Is this paragraph a crime against humanity?

Total presence breaks on the univocal predication of the exterior absolute the absolute existent (of that of which it is not possible to univocally predicate an outside, while the equivocal predication of the outside of the absolute exterior is possible of that of which the reality so predicated is not the reality, viz., of the dark/of the self, the identity of which is not outside the absolute identity of the outside, which is to say that the equivocal predication of identity is possible of the self-identity which is not identity, while identity is univocally predicated of the limit to the darkness, of the limit of the reality of the self). This is the real exteriority of the absolute outside: the reality of the absolutely unconditioned absolute outside univocally predicated of the dark: the light univocally predicated of the darkness: the shining of the light univocally predicated of the limit of the darkness: actuality univocally predicated of the other of self-identity: existence univocally predicated of the absolutely unconditioned other of the self.
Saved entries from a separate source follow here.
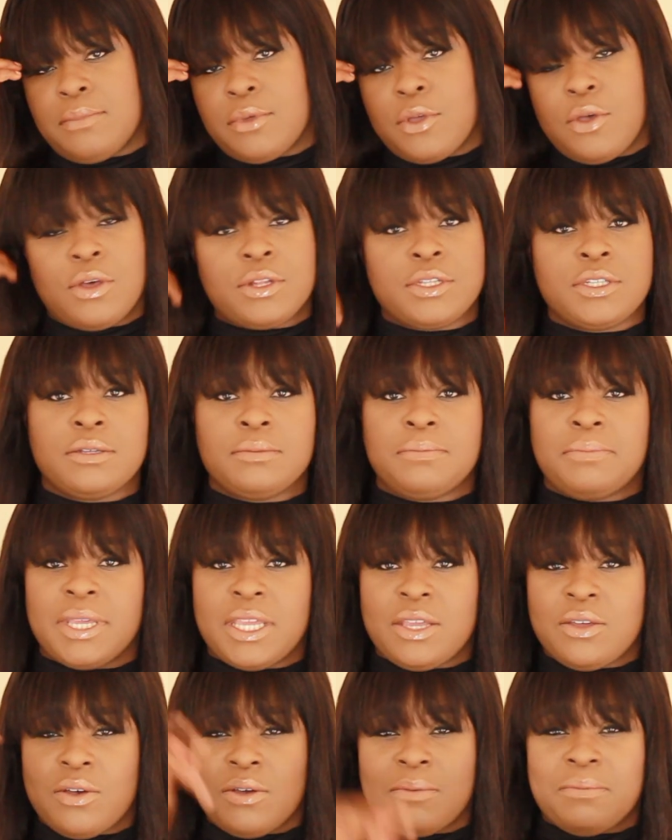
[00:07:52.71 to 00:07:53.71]
got to
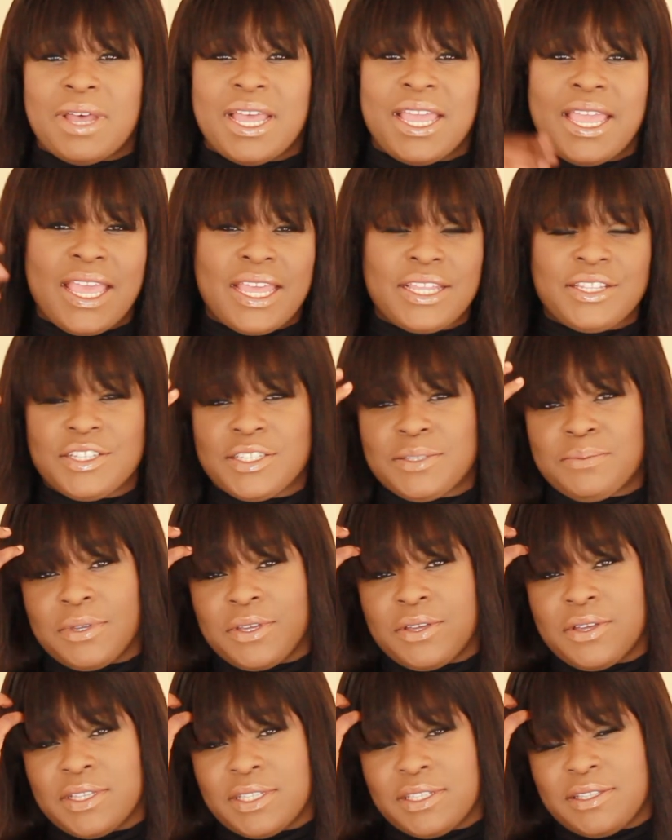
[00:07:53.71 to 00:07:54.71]
be on my edges,
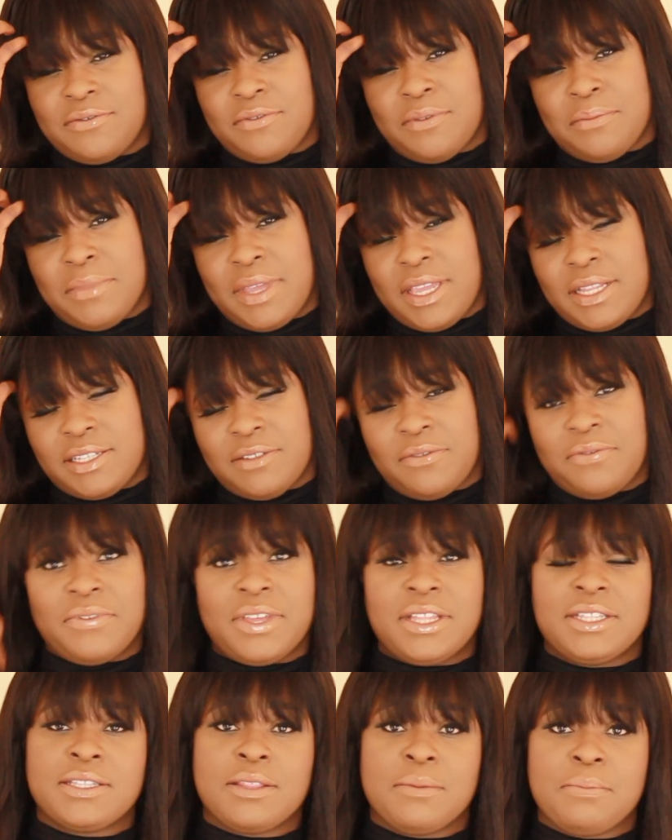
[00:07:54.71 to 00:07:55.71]
because for me it
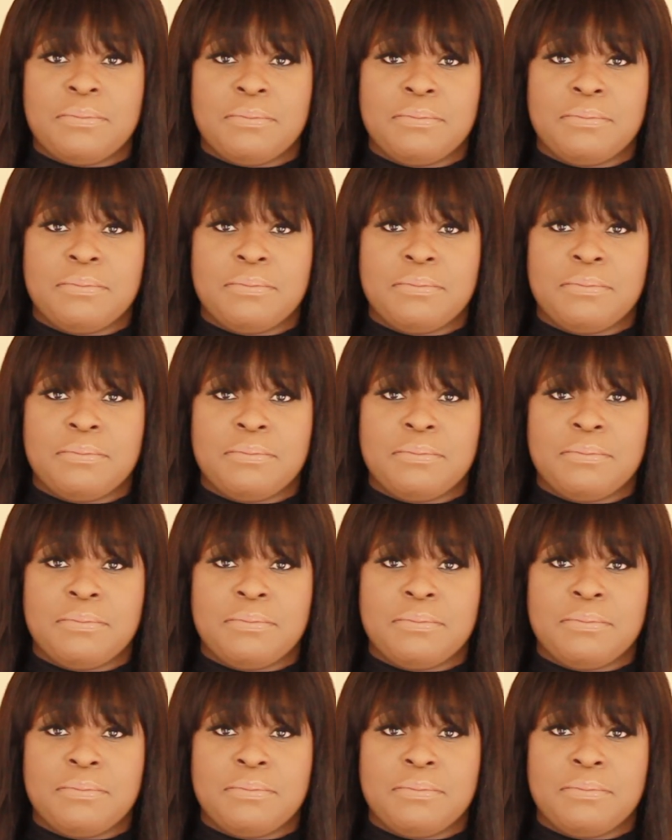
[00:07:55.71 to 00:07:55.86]
defeats the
The precision of the shining of the light breaking the dark is the other-identity of the light. The precision of the absolutely minimum transcendence of the dark is the light itself/the absolutely unconditioned exteriority of existence for the first time/the absolutely facial identity of existence/the proportion of the new creation sans depth/the light itself ex nihilo: the dark itself univocally identified, i.e., not self-identity identity itself equivocally, not the dark itself equivocally, in “self-alienation,” not “self-identity, itself in self-alienation” “released” in and by “otherness,” and “actual other,” “itself,” not the abysmal inversion of the light, the reality of the darkness equivocally, absolute identity equivocally predicated of the self/selfhood equivocally predicated of the dark (the reality of this darkness the other-self-covering of identity which is the identification person-self).

This is one of the winners of the 1998 (and sadly last) Bad Writing Contest:

Certainly, the writer should be punished severely for such absurdly pretentious rubbish. It may even be meaningless rubbish, but who'd know?

As the person who submitted this for the contest wrote, the entire book it is taken from is “absolutely, unequivocally incomprehensible.”

But the question I suppose is, why would an ostensibly intelligent person write like this in the first place?

I realise the usual excuse is that "theory (as in critical theory) is hard" and therefore writing about it will be hard to read.

Of course this is complete bullshit. Your modern literary or critical theorist is nothing more than a puffed up version of someone we've all had the misfortune to run into at a party - the crashing bore who tries to show how clever he is by using a lot of big words, when actual communication would have been easier and clearer with simpler and more precise language.

These people are to a man and a woman a bunch of tossers.

It's even worse that in many cases these are the very same people who are now responsible for writing school curricula.